Il y a quelques mois-1an, Virginie Gautier m’a invité dans le cadre de sa résidence à Grand Lieu (44). J’ai, à cette occasion, composé un texte sur la dimension géographique de ses différents livres. Nous nous sommes promené sous la pluie, avons vu le lieu, avons discuté, regardé des dessins. J’ai essayé de copier ses dessins, ses lignes du monde, lignes-forces du paysage ; je n’y suis pas arrivé de façon satisfaisante (on a toujours tendance à en faire trop, des lignes). Et puis, fin 2015, le livre arrive, hâte de lire ce qu’elle a retenu de ce paysage, content d’y retrouver les dessins (et un protagoniste peintre Dessiner, se dit-il, est nécessaire pour affiner le voir) aussi. Livre touffu, un peu comme une végétation luxuriante. Et la géographie : vues aériennes / espace vécu – espace sensible / discontinuités / île / regarder – dessiner / centre-périphérie (sous l’angle du bruit décroissant).
Lu la planète-île de Laure Morali. Pris l’air donc, au bout ou y’a encore du bout à n’en plus finir cette terrasse au bout du monde, mais c’est quoi le bout du monde, certainement pas sa fin ou son début ou quoi que ce soit […]. Le finistère n’est pas une fin en soit, c’est le début d’un autre monde, juste ; un monde entre rêve et voyage ; imagination et ailleurs. Poncif mais ainsi. Prends le rouleau de la vague, porté par l’écume le ressac et c’est déjà l’Amérique.
L’eau, l’air, la terre réinventent plusieurs fois par jour leurs combinaisons aux possibilités infinies selon les marées, les dépressions, les anticyclones, les équinoxes, les solstices, les courants, les glaciations puis les fontes, le passage des oiseaux et des hommes migrateurs, les flux de l’eau douce vers l’eau salée, les éclipses.
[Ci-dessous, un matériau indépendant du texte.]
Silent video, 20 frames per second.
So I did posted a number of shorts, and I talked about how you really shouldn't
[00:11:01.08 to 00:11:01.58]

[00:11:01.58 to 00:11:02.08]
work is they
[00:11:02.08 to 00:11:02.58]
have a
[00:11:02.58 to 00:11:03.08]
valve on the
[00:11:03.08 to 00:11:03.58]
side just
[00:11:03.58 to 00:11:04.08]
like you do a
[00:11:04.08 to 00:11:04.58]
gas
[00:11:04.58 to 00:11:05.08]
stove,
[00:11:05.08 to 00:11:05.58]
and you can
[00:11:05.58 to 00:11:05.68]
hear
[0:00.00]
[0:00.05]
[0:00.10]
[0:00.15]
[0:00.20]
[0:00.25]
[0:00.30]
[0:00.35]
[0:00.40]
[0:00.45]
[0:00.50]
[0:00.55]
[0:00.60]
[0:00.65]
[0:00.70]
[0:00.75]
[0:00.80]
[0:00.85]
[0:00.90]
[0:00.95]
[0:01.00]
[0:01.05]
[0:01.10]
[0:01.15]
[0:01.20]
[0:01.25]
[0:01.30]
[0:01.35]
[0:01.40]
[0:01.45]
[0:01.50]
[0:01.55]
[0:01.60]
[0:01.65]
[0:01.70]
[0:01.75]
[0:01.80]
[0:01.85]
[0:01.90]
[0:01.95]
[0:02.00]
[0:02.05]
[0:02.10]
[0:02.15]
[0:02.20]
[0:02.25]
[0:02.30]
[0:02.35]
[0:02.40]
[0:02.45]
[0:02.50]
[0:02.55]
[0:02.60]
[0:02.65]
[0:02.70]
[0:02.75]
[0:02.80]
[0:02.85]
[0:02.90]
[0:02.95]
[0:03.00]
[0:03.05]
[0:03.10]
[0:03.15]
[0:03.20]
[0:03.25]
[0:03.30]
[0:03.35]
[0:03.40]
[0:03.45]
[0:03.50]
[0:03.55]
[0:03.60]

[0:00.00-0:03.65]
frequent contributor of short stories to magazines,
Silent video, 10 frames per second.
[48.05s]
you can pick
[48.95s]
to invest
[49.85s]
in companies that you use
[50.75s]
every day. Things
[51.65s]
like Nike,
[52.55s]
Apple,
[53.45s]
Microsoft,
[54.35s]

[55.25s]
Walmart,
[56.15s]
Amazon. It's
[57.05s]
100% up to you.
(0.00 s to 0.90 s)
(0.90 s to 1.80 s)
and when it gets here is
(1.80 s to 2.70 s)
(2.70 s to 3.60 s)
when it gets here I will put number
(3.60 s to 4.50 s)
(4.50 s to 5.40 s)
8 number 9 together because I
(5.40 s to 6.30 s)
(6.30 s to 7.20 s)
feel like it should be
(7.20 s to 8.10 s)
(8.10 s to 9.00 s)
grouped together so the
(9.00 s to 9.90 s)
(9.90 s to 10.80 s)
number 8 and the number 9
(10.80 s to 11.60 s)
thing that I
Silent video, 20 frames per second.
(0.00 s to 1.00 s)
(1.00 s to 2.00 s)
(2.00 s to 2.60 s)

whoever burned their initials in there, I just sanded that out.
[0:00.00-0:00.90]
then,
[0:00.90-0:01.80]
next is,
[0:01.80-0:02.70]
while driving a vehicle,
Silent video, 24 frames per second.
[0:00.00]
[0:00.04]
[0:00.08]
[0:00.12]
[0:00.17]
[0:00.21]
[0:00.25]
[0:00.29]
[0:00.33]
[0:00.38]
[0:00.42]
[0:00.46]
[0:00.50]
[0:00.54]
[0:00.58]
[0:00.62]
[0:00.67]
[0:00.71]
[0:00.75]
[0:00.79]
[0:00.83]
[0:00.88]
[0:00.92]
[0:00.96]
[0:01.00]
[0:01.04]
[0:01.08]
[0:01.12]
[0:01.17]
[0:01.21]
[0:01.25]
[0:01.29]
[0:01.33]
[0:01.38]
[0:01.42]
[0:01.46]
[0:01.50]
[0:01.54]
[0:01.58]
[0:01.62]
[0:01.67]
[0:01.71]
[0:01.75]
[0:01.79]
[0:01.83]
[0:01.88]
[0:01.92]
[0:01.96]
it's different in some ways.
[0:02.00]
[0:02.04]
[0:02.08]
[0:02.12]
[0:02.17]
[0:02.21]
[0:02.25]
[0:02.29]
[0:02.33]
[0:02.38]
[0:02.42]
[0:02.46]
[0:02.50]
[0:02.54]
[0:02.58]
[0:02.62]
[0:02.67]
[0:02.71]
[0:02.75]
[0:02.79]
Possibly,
Ils façonnent une œuvre chaotique éclatante, la délicatesse de la dentelle appliquée à la force mâle des rochers.
Cette île est une planète.
[…] dans la ville quadrillée par les lettres de l’alphabet […]
Un goéland nous suivait, ramenant dans ses plumes la lumière cachée, nageait, les pattes palmées coulissantes, sentait les courants glisser des fjords du Saguenay à ceux du cap Horn, les trois-mâts barques en maquette zigzaguant sous le 50ème parallèle, lui s’en souvenait, le goéland notre phare immobilisait le temps, repliait les cartes jusqu’à faire coïncider les latitudes sud et nord, le début du 20ème et celui du 21ème siècle, […].
Tout le monde est d’accord pour dire que l’île cache un aimant et que cet aimant nous piège. Que peut-on faire pour ne pas ignorer que le monde s’agrandit autour de nous ? Il est rassurant de rester. Il est impossible de rester.
L’attachement que j’éprouve envers mon île n’a pas grand-chose à voir avec l’enfance finalement, il se résume au soleil. On le voit bien d’ici, on ne le perd jamais de vue.
cette terrasse au bout du monde, mais c’est quoi le bout du monde, certainement pas sa fin ou son début ou quoi que ce soit […].
Laure MORALI, Comment va le monde avec toi
Michel Butor connaît bien Genève. Il y a habité, il y a enseigné. Michel Butor y a observé les années, la ville et ses évolutions. Comme toujours, cultivé philosophe et géo-graphe il note.
l’île Rousseau
le bord de l’eau est un point de concentration naturel. Le périmètre d’une île impose à tous ses habitants une limite qu’ils ne pourront franchir qu’en s’entendant c’est dans une île qu’on peut espérer recommencer l’Histoire humaine, et c’est parce que la Corse est une Île que Rousseau essaiera d’y appliquer déjà les principes du contrat social. Mais, dira-t-on, une île est le contraire d’un lac! Et certes, il est très important que l’île soit absente du centre du lac de Genève. Nous en retrouverons lorsque le lac redevient Rhône, le petit archipel aménagé dans Genève même. Il est très important qu’au centre il faille suppléer une Île inventée (et c’est sans doute une des raisons qui lui ont fait préférer son lac natal au lac de Garde), mais les rives du lac jouent un rôle similaire à celui des rivages insulaires: elles opposent une frontière à la dispersion, obligent l’homme à s’accumuler. elles sont donc des lieux de naissance du langage de la société. L' »homme naturel » est englouti au fond du lac ; le bord du lac est la figure et le lieu de son émergence hors de l’animalité. Revenir au bord du lac, c’est revenir à l’invention du langage.